### Task statement
The reply must contain exactly the lines below from the one with "[9:12.23-9:13.30]" down to the one with "Transcript: I'm better", both included, and nothing more; please omit the pictures.

### Provided records

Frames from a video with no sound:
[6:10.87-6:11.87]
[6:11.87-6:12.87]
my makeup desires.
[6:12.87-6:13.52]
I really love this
--
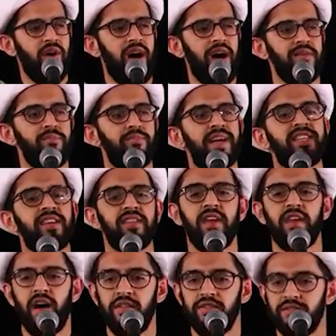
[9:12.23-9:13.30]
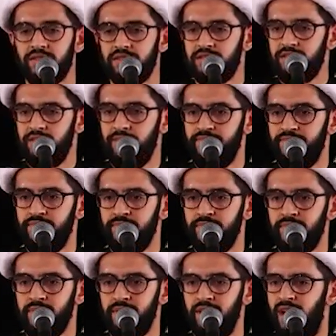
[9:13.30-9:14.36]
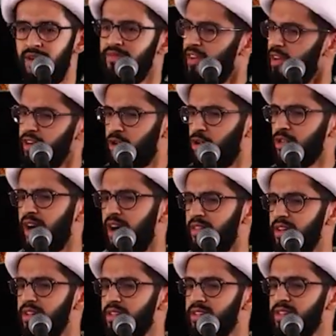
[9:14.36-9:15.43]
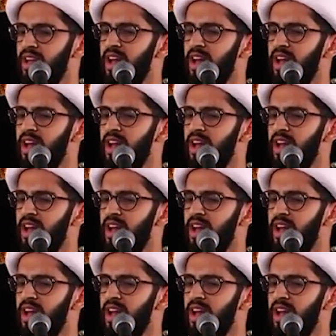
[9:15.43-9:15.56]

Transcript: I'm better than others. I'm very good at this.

### Answer to this task
[9:12.23-9:13.30]
[9:13.30-9:14.36]
[9:14.36-9:15.43]
[9:15.43-9:15.56]

Transcript: I'm better than others. I'm very good at this.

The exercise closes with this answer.